Con la nuova legge, quindi, il pm dovrebbe indicare «le ragioni che rendono necessario il sequestro, in relazione al nesso di pertinenza fra il bene appreso e l’oggetto delle indagini» e specificare «le operazioni tecniche da svolgere sullo smartphone e i criteri che verranno utilizzati per selezionare, nel rispetto del principio di proporzione, i soli dati effettivamente necessari per il prosieguo delle indagini». 

Se poi ci fosse «il sospetto che il contenuto dei dispositivi possa essere cancellato, alterato o modificato», il disegno di legge prevede che l’autorità giudiziaria debba «impartire le prescrizioni necessarie ad assicurarne la conservazione e ad impedirne a chiunque l’analisi e l’esame sino all’espletamento». 
E procedere quindi alla duplicazione integrale dei dispositivi su supporti informatici, assicurando la conformità della copia all’originale e la sua immodificabilità. 

Entro cinque giorni dal sequestro, inoltre, il pm dovrà avvisare «la persona sottoposta alle indagini, la persona alla quale la cosa è stata sequestrata, la persona alla quale la cosa dovrebbe essere restituita e la persona offesa dal reato e i relativi difensori» del giorno, dell’ora e del luogo fissato per l’affidamento dell’incarico e della facoltà di nominare consulenti tecnici. 

LA TEMPISTICA

Altra tempistica prevista dalla proposta di legge è quella sul rispetto dei principi di necessità e proporzione nella selezione dei dati: il pm «decide entro 48 ore con decreto motivato». 
Nelle successive 48 ore, il gip convalida tutto o in parte, con decreto motivato, il provvedimento del pm, «limitandone eventualmente gli effetti solo ad alcuni dei dati selezionati».

Sull’argomento le forze di maggioranza sono compatte.

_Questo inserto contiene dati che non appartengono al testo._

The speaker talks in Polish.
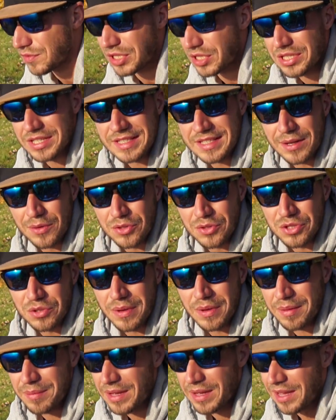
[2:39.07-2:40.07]
wcześniej
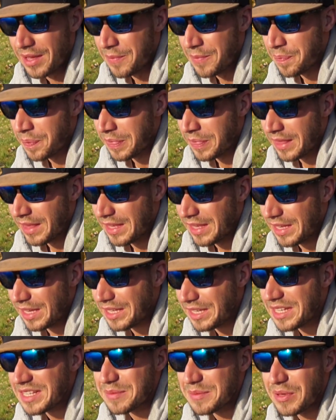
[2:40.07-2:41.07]
założyłem
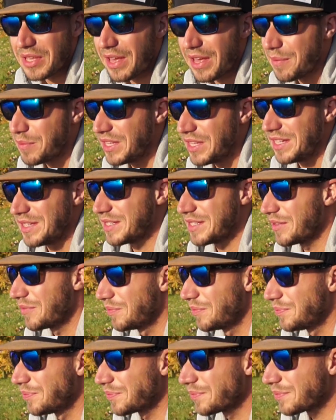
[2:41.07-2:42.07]
i nie zmieniałem nic.
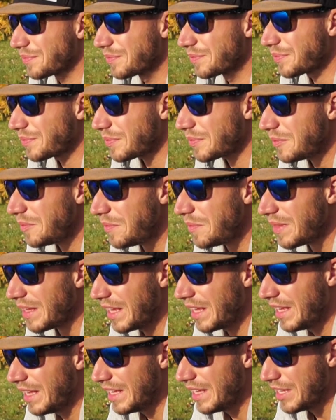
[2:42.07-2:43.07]

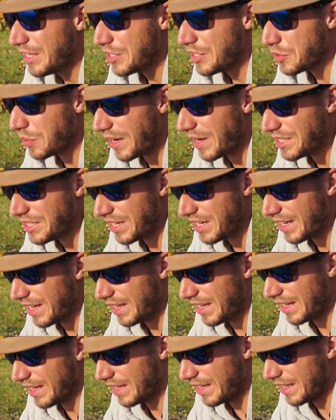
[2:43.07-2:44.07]
Słuchajcie, e,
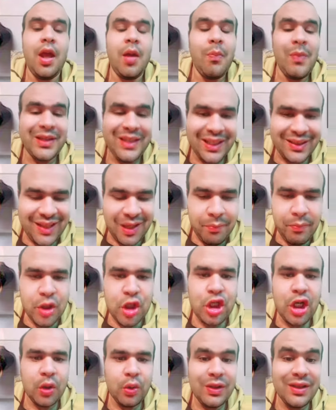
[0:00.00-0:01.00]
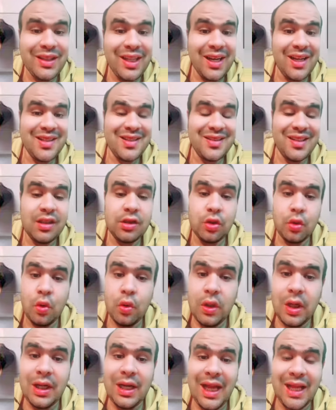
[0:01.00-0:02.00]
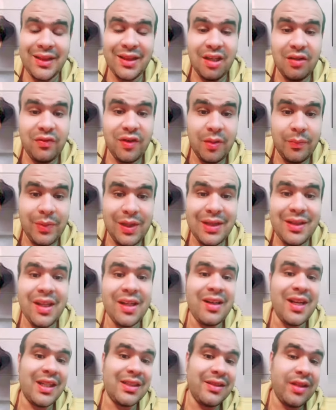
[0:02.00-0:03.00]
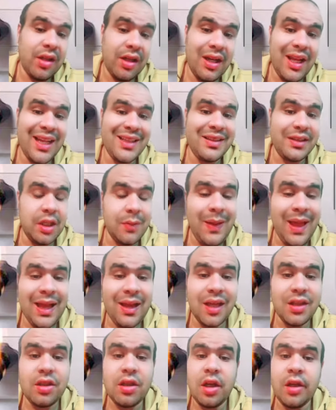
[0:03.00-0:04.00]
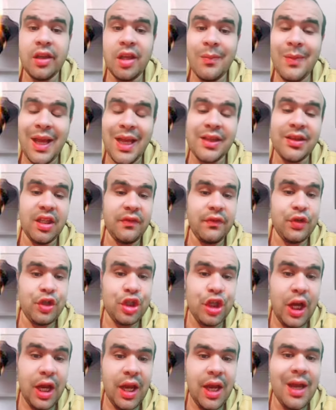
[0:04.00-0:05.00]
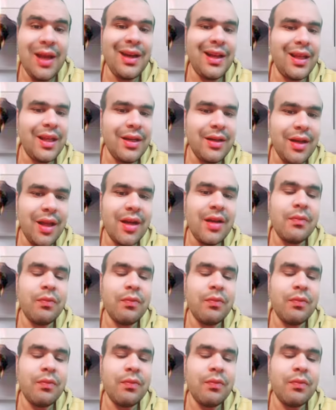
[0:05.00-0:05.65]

ما تهتمش لو انت نزلت كل اللي عندك في البيت انك ترجع تجيب حاجات قيمة عندك في الشقة لانك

Quello del sequestro di cellulari e pc in occasione di inchieste giudiziarie, ricordano Bongiorno e Zanettin, «rappresenta una lacuna normativa evidenziata in tutte le audizioni» che la Commissione Giustizia ha avviato da gennaio sul tema delle intercettazioni.
Il tema è divisivo e scivoloso, ma anche molto recente come terreno di scontro (e d’attutalità, come si è visto nel caso dell’inchiesta che riguarda La Russa junior). Basti pensare che fino al 2008 non esisteva nel nostro ordinamento una base giuridica per eseguire il sequestro di dati informatici conservati su archivi virtuali appartenenti a soggetti diversi dall’indagato. Ancora una volta la palla passa al parlamento.